### [What is needed]
Retype the data that follows, keeping every character the same.

### [Dataset extract]
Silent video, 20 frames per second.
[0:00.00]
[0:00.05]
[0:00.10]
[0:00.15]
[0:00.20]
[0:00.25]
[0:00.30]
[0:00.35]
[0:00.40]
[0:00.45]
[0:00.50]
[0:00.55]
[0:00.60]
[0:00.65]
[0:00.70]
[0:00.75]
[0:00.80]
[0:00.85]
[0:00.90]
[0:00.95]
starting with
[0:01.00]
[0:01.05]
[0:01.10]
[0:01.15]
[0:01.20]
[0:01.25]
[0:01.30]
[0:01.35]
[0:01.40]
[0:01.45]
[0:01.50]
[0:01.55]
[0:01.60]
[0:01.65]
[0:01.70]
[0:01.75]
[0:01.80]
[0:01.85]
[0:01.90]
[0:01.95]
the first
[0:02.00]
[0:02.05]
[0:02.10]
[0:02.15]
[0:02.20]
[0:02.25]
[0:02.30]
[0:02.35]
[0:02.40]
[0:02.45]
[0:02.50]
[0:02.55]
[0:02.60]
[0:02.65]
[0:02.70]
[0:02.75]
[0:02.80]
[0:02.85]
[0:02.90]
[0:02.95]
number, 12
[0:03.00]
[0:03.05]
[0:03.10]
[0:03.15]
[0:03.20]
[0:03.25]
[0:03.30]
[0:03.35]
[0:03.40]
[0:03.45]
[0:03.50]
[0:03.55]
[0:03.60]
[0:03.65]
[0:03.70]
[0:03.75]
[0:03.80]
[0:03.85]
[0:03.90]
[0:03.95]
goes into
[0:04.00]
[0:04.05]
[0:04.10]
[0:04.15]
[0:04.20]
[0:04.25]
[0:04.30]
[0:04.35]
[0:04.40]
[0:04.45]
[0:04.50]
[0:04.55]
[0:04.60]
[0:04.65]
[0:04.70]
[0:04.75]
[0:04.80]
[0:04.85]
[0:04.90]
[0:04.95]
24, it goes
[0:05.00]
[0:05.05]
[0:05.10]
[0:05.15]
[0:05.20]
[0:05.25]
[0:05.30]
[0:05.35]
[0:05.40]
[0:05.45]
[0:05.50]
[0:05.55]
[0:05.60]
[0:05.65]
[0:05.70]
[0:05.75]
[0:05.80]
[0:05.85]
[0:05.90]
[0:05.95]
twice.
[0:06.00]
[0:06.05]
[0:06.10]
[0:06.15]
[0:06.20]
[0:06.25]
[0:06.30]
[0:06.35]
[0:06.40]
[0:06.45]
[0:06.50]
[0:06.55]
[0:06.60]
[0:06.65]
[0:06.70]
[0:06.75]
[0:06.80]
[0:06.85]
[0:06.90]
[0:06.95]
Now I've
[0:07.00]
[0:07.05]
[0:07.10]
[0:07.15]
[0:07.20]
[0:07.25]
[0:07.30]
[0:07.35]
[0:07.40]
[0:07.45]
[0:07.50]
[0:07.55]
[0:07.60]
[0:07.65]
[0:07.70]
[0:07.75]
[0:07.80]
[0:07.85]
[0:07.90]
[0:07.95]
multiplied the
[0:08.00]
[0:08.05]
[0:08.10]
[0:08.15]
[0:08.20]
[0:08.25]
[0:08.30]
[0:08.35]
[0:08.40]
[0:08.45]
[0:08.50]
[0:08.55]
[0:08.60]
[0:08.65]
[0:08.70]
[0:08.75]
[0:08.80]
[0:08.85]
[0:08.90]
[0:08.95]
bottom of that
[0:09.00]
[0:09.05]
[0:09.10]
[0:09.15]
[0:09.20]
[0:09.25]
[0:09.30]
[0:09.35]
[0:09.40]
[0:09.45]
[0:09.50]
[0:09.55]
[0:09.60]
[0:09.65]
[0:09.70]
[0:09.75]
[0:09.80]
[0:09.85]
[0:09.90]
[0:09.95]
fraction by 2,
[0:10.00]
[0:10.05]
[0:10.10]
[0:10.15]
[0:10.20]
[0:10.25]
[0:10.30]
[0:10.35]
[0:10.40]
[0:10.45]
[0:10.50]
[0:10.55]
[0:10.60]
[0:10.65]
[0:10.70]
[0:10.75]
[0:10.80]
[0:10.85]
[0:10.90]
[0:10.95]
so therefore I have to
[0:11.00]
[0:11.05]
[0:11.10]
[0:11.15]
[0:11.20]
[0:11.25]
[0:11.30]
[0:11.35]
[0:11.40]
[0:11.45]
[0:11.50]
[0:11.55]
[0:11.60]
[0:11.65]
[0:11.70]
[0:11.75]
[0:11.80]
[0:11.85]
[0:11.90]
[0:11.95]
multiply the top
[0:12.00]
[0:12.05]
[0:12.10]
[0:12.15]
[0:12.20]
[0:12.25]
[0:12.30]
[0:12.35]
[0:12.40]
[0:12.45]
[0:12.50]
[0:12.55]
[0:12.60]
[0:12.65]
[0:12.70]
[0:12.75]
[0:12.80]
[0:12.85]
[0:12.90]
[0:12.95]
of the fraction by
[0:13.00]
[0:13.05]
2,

### [Answer to this exercise]
Silent video, 20 frames per second.
[0:00.00]
[0:00.05]
[0:00.10]
[0:00.15]
[0:00.20]
[0:00.25]
[0:00.30]
[0:00.35]
[0:00.40]
[0:00.45]
[0:00.50]
[0:00.55]
[0:00.60]
[0:00.65]
[0:00.70]
[0:00.75]
[0:00.80]
[0:00.85]
[0:00.90]
[0:00.95]
starting with
[0:01.00]
[0:01.05]
[0:01.10]
[0:01.15]
[0:01.20]
[0:01.25]
[0:01.30]
[0:01.35]
[0:01.40]
[0:01.45]
[0:01.50]
[0:01.55]
[0:01.60]
[0:01.65]
[0:01.70]
[0:01.75]
[0:01.80]
[0:01.85]
[0:01.90]
[0:01.95]
the first
[0:02.00]
[0:02.05]
[0:02.10]
[0:02.15]
[0:02.20]
[0:02.25]
[0:02.30]
[0:02.35]
[0:02.40]
[0:02.45]
[0:02.50]
[0:02.55]
[0:02.60]
[0:02.65]
[0:02.70]
[0:02.75]
[0:02.80]
[0:02.85]
[0:02.90]
[0:02.95]
number, 12
[0:03.00]
[0:03.05]
[0:03.10]
[0:03.15]
[0:03.20]
[0:03.25]
[0:03.30]
[0:03.35]
[0:03.40]
[0:03.45]
[0:03.50]
[0:03.55]
[0:03.60]
[0:03.65]
[0:03.70]
[0:03.75]
[0:03.80]
[0:03.85]
[0:03.90]
[0:03.95]
goes into
[0:04.00]
[0:04.05]
[0:04.10]
[0:04.15]
[0:04.20]
[0:04.25]
[0:04.30]
[0:04.35]
[0:04.40]
[0:04.45]
[0:04.50]
[0:04.55]
[0:04.60]
[0:04.65]
[0:04.70]
[0:04.75]
[0:04.80]
[0:04.85]
[0:04.90]
[0:04.95]
24, it goes
[0:05.00]
[0:05.05]
[0:05.10]
[0:05.15]
[0:05.20]
[0:05.25]
[0:05.30]
[0:05.35]
[0:05.40]
[0:05.45]
[0:05.50]
[0:05.55]
[0:05.60]
[0:05.65]
[0:05.70]
[0:05.75]
[0:05.80]
[0:05.85]
[0:05.90]
[0:05.95]
twice.
[0:06.00]
[0:06.05]
[0:06.10]
[0:06.15]
[0:06.20]
[0:06.25]
[0:06.30]
[0:06.35]
[0:06.40]
[0:06.45]
[0:06.50]
[0:06.55]
[0:06.60]
[0:06.65]
[0:06.70]
[0:06.75]
[0:06.80]
[0:06.85]
[0:06.90]
[0:06.95]
Now I've
[0:07.00]
[0:07.05]
[0:07.10]
[0:07.15]
[0:07.20]
[0:07.25]
[0:07.30]
[0:07.35]
[0:07.40]
[0:07.45]
[0:07.50]
[0:07.55]
[0:07.60]
[0:07.65]
[0:07.70]
[0:07.75]
[0:07.80]
[0:07.85]
[0:07.90]
[0:07.95]
multiplied the
[0:08.00]
[0:08.05]
[0:08.10]
[0:08.15]
[0:08.20]
[0:08.25]
[0:08.30]
[0:08.35]
[0:08.40]
[0:08.45]
[0:08.50]
[0:08.55]
[0:08.60]
[0:08.65]
[0:08.70]
[0:08.75]
[0:08.80]
[0:08.85]
[0:08.90]
[0:08.95]
bottom of that
[0:09.00]
[0:09.05]
[0:09.10]
[0:09.15]
[0:09.20]
[0:09.25]
[0:09.30]
[0:09.35]
[0:09.40]
[0:09.45]
[0:09.50]
[0:09.55]
[0:09.60]
[0:09.65]
[0:09.70]
[0:09.75]
[0:09.80]
[0:09.85]
[0:09.90]
[0:09.95]
fraction by 2,
[0:10.00]
[0:10.05]
[0:10.10]
[0:10.15]
[0:10.20]
[0:10.25]
[0:10.30]
[0:10.35]
[0:10.40]
[0:10.45]
[0:10.50]
[0:10.55]
[0:10.60]
[0:10.65]
[0:10.70]
[0:10.75]
[0:10.80]
[0:10.85]
[0:10.90]
[0:10.95]
so therefore I have to
[0:11.00]
[0:11.05]
[0:11.10]
[0:11.15]
[0:11.20]
[0:11.25]
[0:11.30]
[0:11.35]
[0:11.40]
[0:11.45]
[0:11.50]
[0:11.55]
[0:11.60]
[0:11.65]
[0:11.70]
[0:11.75]
[0:11.80]
[0:11.85]
[0:11.90]
[0:11.95]
multiply the top
[0:12.00]
[0:12.05]
[0:12.10]
[0:12.15]
[0:12.20]
[0:12.25]
[0:12.30]
[0:12.35]
[0:12.40]
[0:12.45]
[0:12.50]
[0:12.55]
[0:12.60]
[0:12.65]
[0:12.70]
[0:12.75]
[0:12.80]
[0:12.85]
[0:12.90]
[0:12.95]
of the fraction by
[0:13.00]
[0:13.05]
2,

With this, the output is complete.